= Jean-Baptiste-Christophe Grainville =

French writer

Jean-Baptiste-Christophe Grainville (15 March 1760 in Lisieux – 13 December 1805 id.) was an 18th-century French poet.

Grainville was a lawyer at the Parlement de Rouen, but fatigue caused by the profession determined him to practised for a brief period only. He retired to his hometown and dedicated himself to literary works and the pleasure of hunting for which he had a passionate taste. He made himself known in literature. He contributed many articles to the Journal encyclopédique, the Magasin encyclopédique, Le Mercure de France, the Journal littéraire by François Clément, and the Courrier des Spectacles.

He was a member of the académies of Caen, Rouen, Bordeaux, and Accademia degli Arcadi. He died of a chest illness.

== Works ==
- 1784: le Carnaval de Paphos, poem, Paris, in-12
- 1785: Ismène et Tarsis, ou la Colère de Vénus, poetic novel followed by some pieces of verse by Métastase, translated into prose; London (Paris), in-12
- 1781–89: Les Étrennes du Parnasse, Paris, 2 vol
- 1789: Les Aventures d’une jeune Sauvage, écrites par elle-même, translation from Italian abbott Chiari; Turin and Paris, 3 vol. in-12
- 1790: Le Panthéon, ou les dieux de la fable représentés par des figures, avec leurs explications (with Sylvain Maréchal); Paris, in-8° et in-4°
- 1791: La Fatalité, poetic novel, in-12;(allegory inspired by the first days of the French Revolution and situated in Arcadia.)
- 1792: Le Vendangeur, poem translated from Tansillo; in-12
- 1797: Les Hymnes de Sapho nouvellement découvertes, translation of Giovanni Vincenzo Imperiale (Italian); Paris, an V, in-12
- 1797: Le Remède d’amour, translation of Ovid (Latin); Paris;
- 1800: La Musique, poème, translation of don Iriarte (Spanish), with notes by Langlé, Paris, in-12: work in five hymns which earned Grainville thanks from the Conservatoire de Paris.
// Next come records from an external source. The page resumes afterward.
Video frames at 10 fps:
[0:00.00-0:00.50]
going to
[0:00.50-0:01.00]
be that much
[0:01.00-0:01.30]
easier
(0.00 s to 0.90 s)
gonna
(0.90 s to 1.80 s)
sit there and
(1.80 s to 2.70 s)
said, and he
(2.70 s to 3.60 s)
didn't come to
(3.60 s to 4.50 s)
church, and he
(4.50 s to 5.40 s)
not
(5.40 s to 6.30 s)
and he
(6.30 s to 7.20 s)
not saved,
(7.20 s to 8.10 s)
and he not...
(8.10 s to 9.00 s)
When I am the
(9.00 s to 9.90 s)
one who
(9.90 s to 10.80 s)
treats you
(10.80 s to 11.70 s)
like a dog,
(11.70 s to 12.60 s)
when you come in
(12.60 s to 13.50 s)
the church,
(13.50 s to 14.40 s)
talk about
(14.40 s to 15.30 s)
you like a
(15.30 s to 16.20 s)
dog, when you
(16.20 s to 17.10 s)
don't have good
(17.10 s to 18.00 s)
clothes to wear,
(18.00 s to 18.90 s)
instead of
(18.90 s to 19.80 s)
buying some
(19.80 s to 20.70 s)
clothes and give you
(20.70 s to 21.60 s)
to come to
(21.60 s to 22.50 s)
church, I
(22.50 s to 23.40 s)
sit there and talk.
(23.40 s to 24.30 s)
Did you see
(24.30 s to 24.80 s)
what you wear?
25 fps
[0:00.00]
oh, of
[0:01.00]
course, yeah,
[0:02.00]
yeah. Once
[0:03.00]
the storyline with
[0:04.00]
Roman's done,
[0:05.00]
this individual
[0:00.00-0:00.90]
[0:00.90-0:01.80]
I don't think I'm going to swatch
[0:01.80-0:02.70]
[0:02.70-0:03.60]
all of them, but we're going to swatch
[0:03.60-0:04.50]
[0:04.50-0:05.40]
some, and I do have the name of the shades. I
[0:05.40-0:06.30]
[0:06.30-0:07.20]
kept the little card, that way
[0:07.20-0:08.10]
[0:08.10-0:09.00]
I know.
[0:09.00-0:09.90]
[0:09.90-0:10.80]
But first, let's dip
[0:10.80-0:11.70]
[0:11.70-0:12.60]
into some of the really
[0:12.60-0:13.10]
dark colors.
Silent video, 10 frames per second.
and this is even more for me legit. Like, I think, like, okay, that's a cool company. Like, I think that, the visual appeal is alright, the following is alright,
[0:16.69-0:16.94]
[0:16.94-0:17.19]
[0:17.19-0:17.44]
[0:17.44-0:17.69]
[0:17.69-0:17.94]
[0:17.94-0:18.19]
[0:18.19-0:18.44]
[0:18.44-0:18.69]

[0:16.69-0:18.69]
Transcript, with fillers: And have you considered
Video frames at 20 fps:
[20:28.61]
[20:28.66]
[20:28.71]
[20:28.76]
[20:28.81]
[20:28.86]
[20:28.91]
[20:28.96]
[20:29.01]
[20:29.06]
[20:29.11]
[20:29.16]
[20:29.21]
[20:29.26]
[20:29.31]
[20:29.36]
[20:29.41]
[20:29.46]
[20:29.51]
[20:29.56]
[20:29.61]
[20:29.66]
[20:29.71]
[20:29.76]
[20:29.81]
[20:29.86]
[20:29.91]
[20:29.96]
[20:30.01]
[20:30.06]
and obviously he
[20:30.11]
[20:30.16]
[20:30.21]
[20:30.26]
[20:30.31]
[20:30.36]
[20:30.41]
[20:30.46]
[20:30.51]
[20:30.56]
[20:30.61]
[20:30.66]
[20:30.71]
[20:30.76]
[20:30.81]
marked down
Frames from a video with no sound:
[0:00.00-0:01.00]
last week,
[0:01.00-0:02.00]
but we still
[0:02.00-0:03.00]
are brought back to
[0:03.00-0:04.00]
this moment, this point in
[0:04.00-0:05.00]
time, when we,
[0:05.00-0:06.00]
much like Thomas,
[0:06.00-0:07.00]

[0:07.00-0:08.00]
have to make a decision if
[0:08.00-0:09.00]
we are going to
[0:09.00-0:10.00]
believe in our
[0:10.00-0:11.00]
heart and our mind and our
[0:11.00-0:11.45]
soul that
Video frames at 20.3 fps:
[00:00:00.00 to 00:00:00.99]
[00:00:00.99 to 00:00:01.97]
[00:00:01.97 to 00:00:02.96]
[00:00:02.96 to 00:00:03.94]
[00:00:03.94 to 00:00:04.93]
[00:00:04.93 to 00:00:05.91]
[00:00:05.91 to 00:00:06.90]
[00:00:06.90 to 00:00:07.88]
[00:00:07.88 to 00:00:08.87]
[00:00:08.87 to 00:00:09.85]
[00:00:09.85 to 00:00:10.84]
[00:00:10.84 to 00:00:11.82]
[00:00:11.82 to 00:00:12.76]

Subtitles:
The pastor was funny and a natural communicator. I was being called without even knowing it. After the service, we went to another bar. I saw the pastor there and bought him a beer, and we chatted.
According to Winkelmann, he had started the publication of a Choix de Monuments inédits, but only two installments were published (1789).

Grainville left some manuscripts:

- la Chasse prose poem in four hymns
- a translation of the Araucana, Spanish poem by Alonso de Ercilla
- L’Italie délivrée des Goths, Trissin translated from Italian
- Les Argonautes, poem by Valerius Flaccus translated from Latin
- Les Héraclides, opera, etc.

== Sources ==
- Ferdinand Hoefer, Nouvelle biographie générale, t. 21, Paris, Firmin-Didot, 1857, (p. 601–610).